HOW TO COMPLETE THIS TASK:
Return only the lines below starting at the line containing "[3:22.70-3:23.70]" and ending at the line containing "[3:28.70-3:28.95]", both included, exactly as they are and with no pictures.

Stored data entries
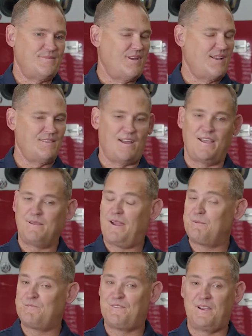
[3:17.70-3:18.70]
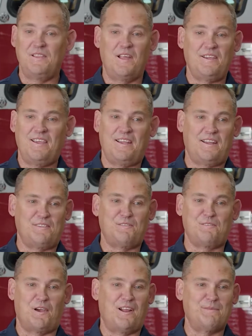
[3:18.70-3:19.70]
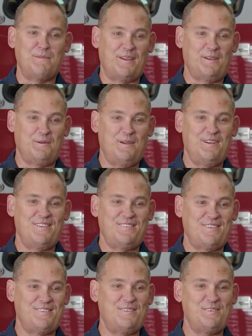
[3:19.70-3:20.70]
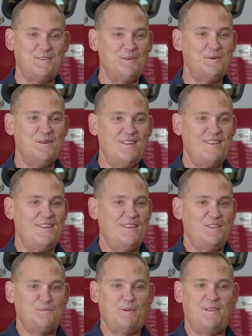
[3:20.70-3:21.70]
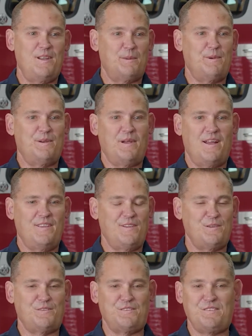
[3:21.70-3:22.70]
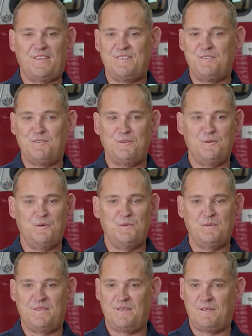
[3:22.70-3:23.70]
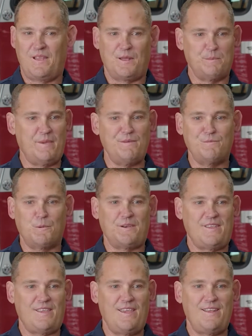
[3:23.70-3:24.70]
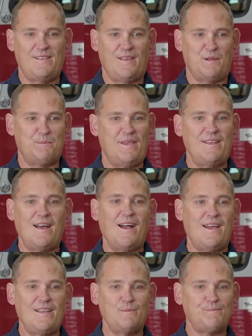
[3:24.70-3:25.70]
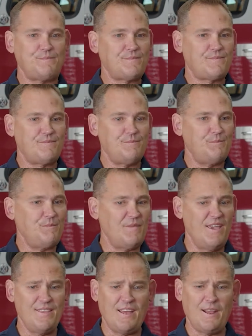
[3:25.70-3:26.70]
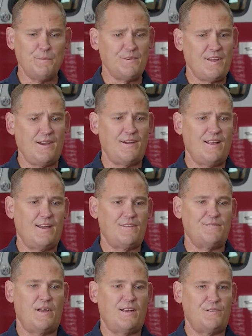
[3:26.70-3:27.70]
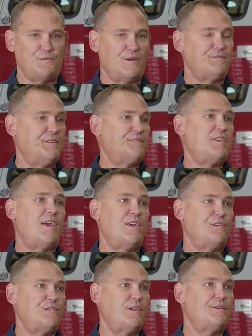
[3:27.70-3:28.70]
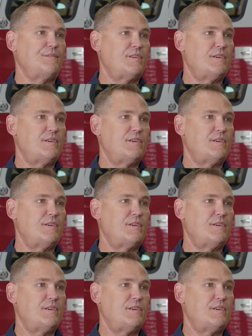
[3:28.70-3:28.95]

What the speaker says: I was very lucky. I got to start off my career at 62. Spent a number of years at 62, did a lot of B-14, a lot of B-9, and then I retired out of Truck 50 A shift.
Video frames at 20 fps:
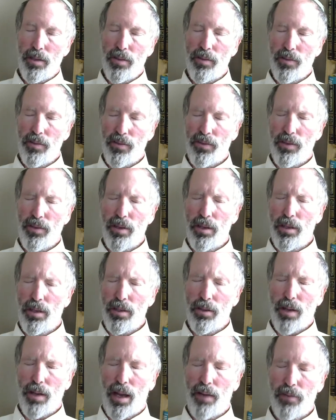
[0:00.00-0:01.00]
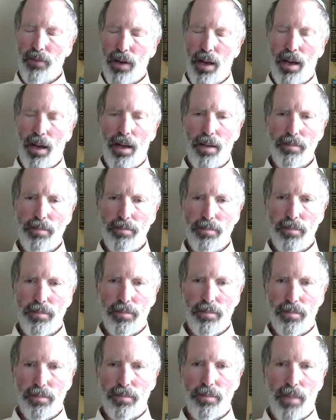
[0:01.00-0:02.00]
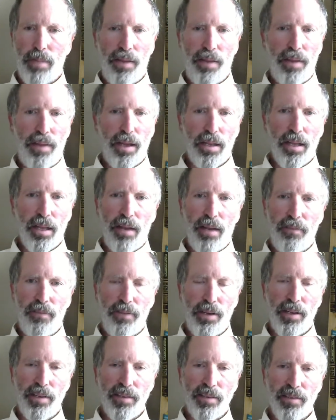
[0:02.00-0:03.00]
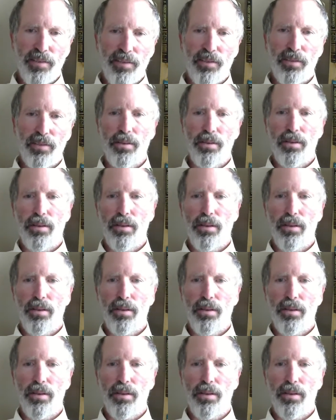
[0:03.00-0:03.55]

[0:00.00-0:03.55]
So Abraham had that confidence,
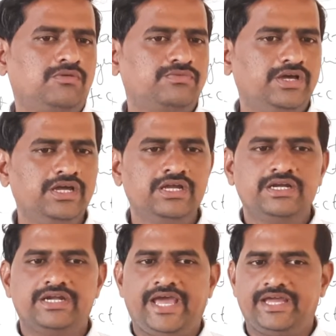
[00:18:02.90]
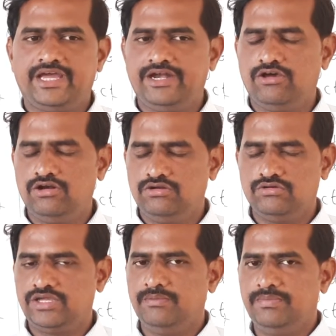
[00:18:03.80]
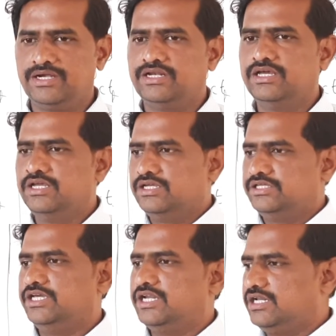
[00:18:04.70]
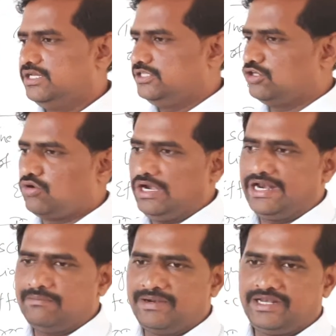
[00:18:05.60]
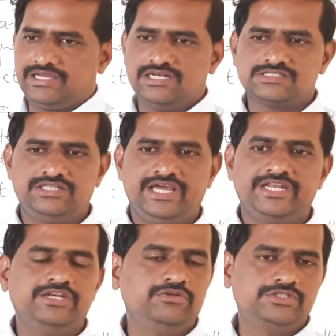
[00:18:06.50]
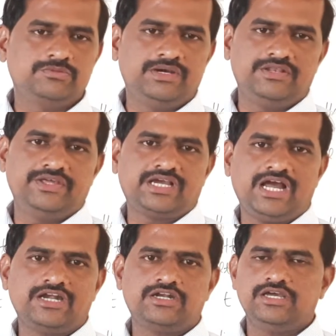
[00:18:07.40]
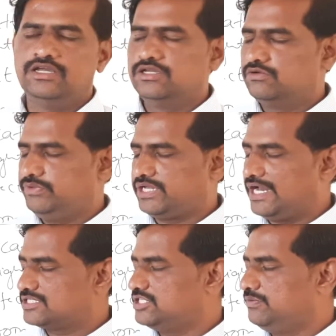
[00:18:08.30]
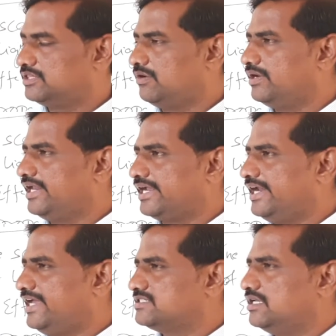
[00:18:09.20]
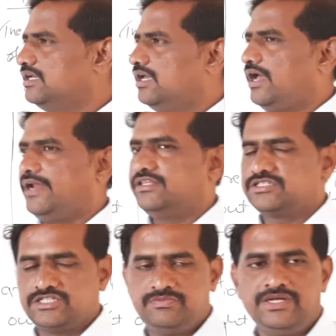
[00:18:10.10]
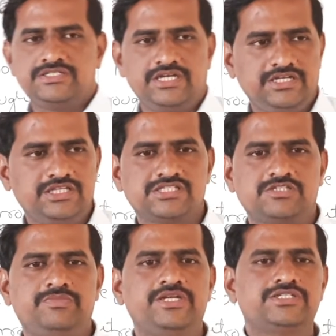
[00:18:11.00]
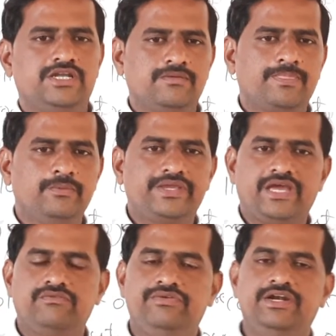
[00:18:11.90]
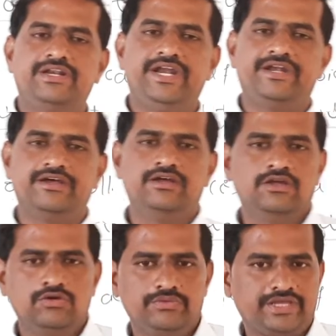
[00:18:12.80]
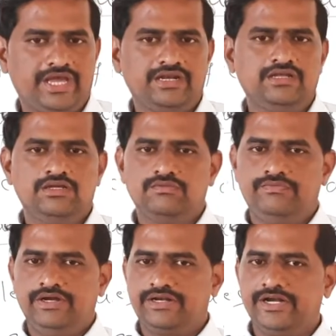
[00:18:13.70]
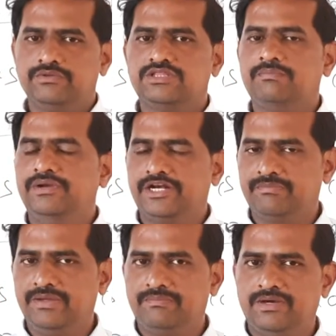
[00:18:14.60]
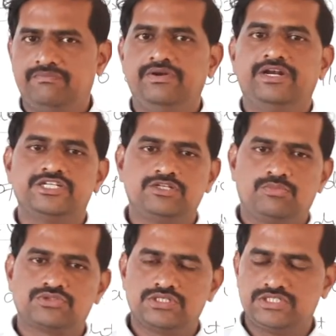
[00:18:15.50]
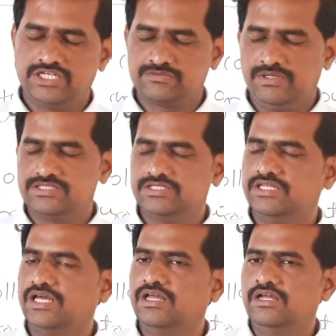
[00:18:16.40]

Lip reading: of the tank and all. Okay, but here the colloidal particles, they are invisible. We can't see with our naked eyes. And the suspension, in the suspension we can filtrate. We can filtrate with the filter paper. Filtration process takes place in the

REPLY TO THE EXERCISE:
[3:22.70-3:23.70]
[3:23.70-3:24.70]
[3:24.70-3:25.70]
[3:25.70-3:26.70]
[3:26.70-3:27.70]
[3:27.70-3:28.70]
[3:28.70-3:28.95]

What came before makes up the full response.